[INFORMATION GIVEN Boundary: Start]

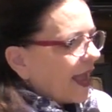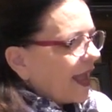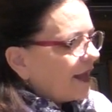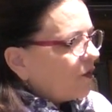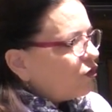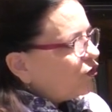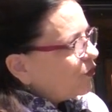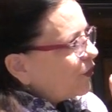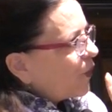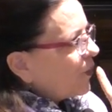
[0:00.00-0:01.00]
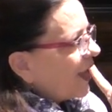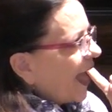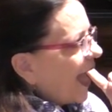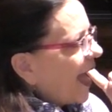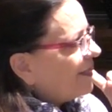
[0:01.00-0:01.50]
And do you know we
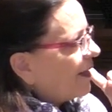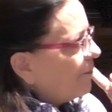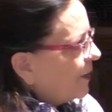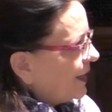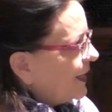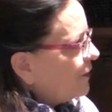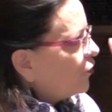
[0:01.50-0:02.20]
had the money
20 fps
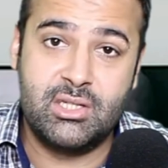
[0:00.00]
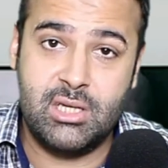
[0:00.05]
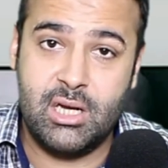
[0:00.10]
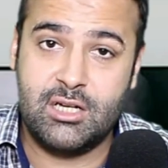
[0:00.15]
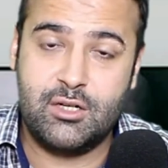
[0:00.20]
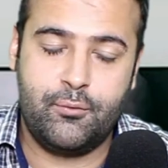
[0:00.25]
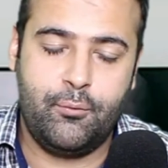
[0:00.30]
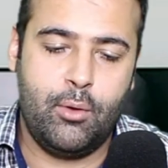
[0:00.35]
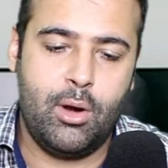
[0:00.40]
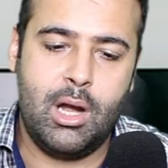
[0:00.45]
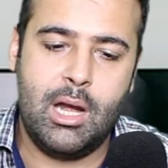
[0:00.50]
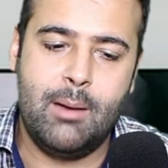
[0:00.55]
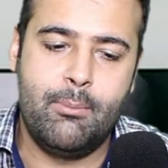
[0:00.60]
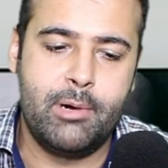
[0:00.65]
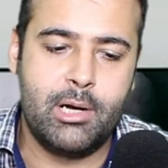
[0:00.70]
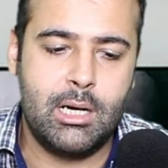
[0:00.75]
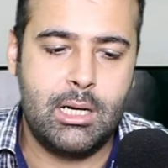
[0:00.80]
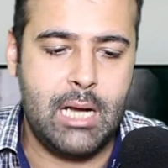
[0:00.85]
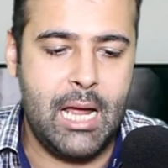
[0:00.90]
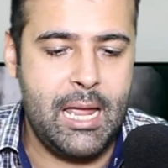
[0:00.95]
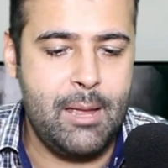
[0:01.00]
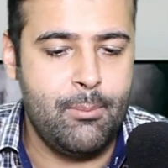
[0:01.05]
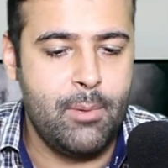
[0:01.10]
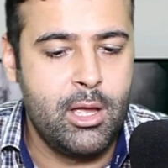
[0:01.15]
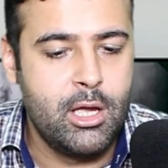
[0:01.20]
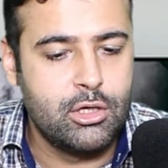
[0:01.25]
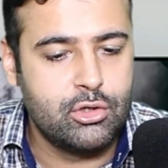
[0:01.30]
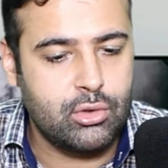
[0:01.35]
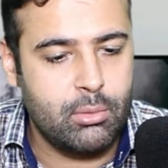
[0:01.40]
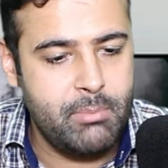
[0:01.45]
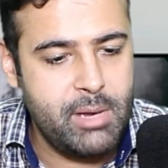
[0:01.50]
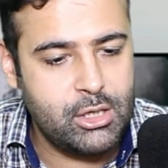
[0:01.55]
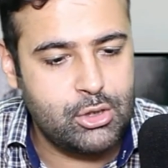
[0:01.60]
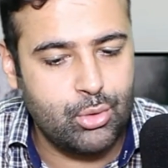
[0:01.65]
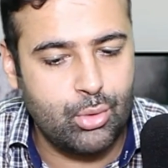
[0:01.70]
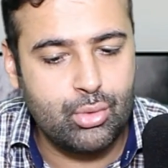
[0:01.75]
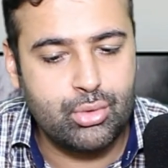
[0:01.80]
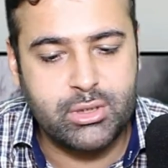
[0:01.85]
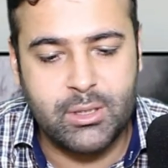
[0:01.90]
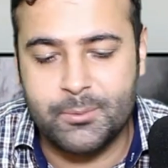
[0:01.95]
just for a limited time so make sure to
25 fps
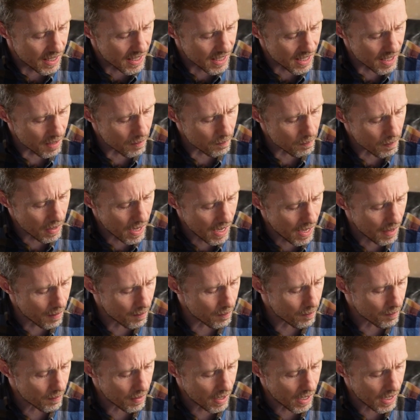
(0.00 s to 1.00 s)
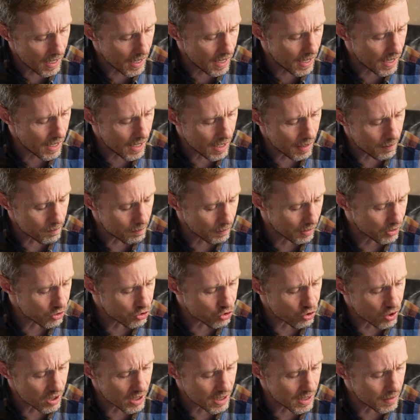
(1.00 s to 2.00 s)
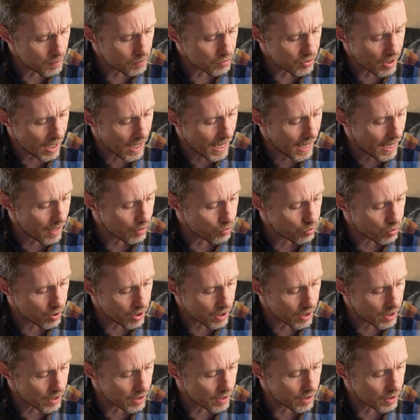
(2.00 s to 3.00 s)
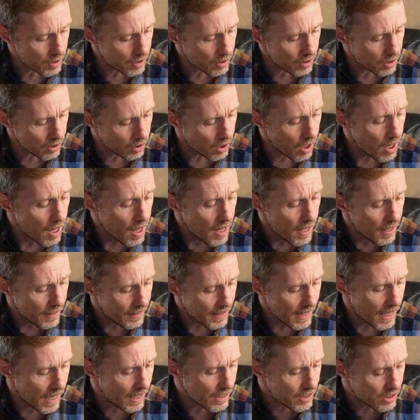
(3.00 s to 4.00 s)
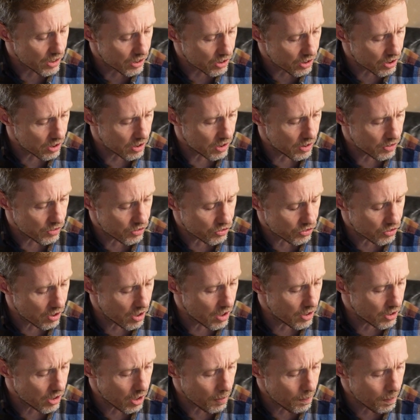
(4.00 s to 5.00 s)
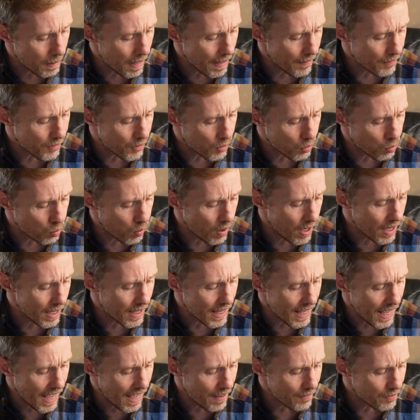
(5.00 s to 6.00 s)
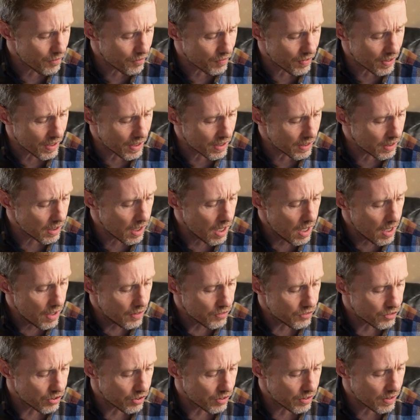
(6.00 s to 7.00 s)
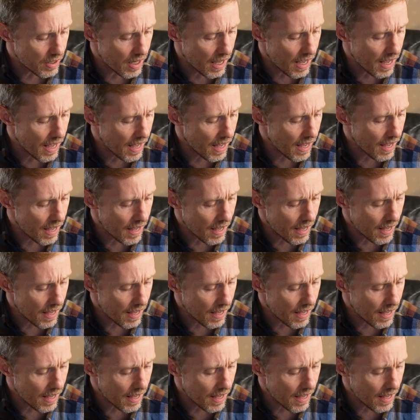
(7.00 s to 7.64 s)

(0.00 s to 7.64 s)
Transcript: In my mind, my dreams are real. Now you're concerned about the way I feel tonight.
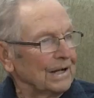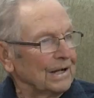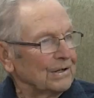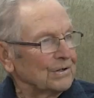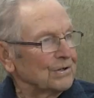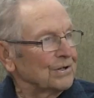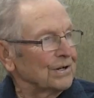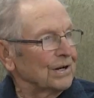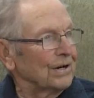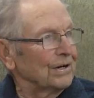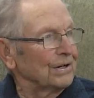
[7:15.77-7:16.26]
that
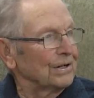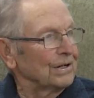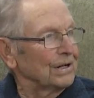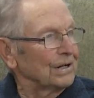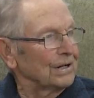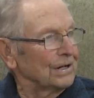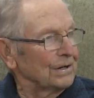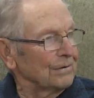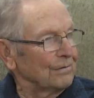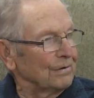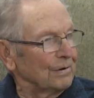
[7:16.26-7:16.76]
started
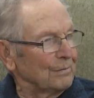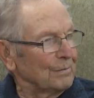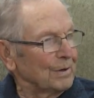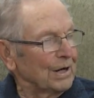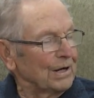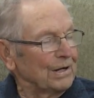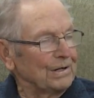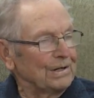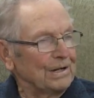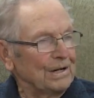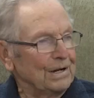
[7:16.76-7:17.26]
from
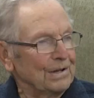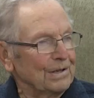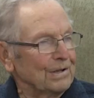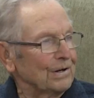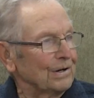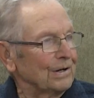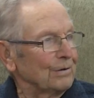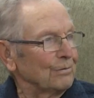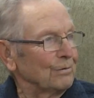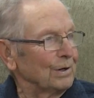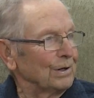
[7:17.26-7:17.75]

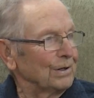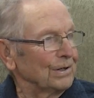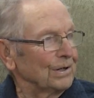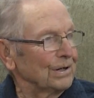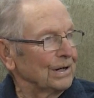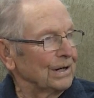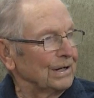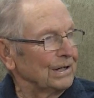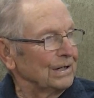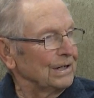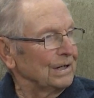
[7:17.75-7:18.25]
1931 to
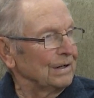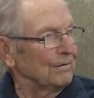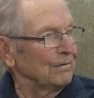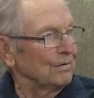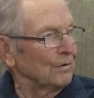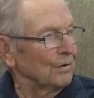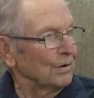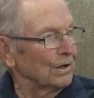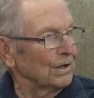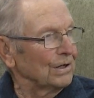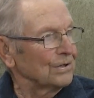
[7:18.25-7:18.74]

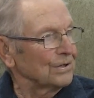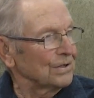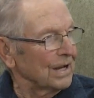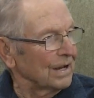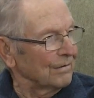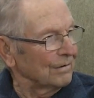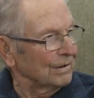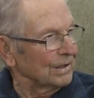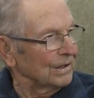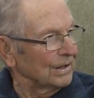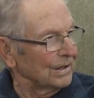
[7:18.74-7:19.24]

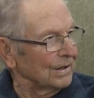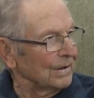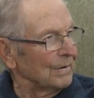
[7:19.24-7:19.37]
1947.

[INFORMATION GIVEN Boundary: End]

WORK TO BE COMPLETED: Transcribe all records verbatim and omit each image.

REPLY TO THE TASK:
[0:00.00-0:01.00]
[0:01.00-0:01.50]
And do you know we
[0:01.50-0:02.20]
had the money
20 fps
[0:00.00]
[0:00.05]
[0:00.10]
[0:00.15]
[0:00.20]
[0:00.25]
[0:00.30]
[0:00.35]
[0:00.40]
[0:00.45]
[0:00.50]
[0:00.55]
[0:00.60]
[0:00.65]
[0:00.70]
[0:00.75]
[0:00.80]
[0:00.85]
[0:00.90]
[0:00.95]
[0:01.00]
[0:01.05]
[0:01.10]
[0:01.15]
[0:01.20]
[0:01.25]
[0:01.30]
[0:01.35]
[0:01.40]
[0:01.45]
[0:01.50]
[0:01.55]
[0:01.60]
[0:01.65]
[0:01.70]
[0:01.75]
[0:01.80]
[0:01.85]
[0:01.90]
[0:01.95]
just for a limited time so make sure to
25 fps
(0.00 s to 1.00 s)
(1.00 s to 2.00 s)
(2.00 s to 3.00 s)
(3.00 s to 4.00 s)
(4.00 s to 5.00 s)
(5.00 s to 6.00 s)
(6.00 s to 7.00 s)
(7.00 s to 7.64 s)

(0.00 s to 7.64 s)
Transcript: In my mind, my dreams are real. Now you're concerned about the way I feel tonight.
[7:15.77-7:16.26]
that
[7:16.26-7:16.76]
started
[7:16.76-7:17.26]
from
[7:17.26-7:17.75]

[7:17.75-7:18.25]
1931 to
[7:18.25-7:18.74]

[7:18.74-7:19.24]

[7:19.24-7:19.37]
1947.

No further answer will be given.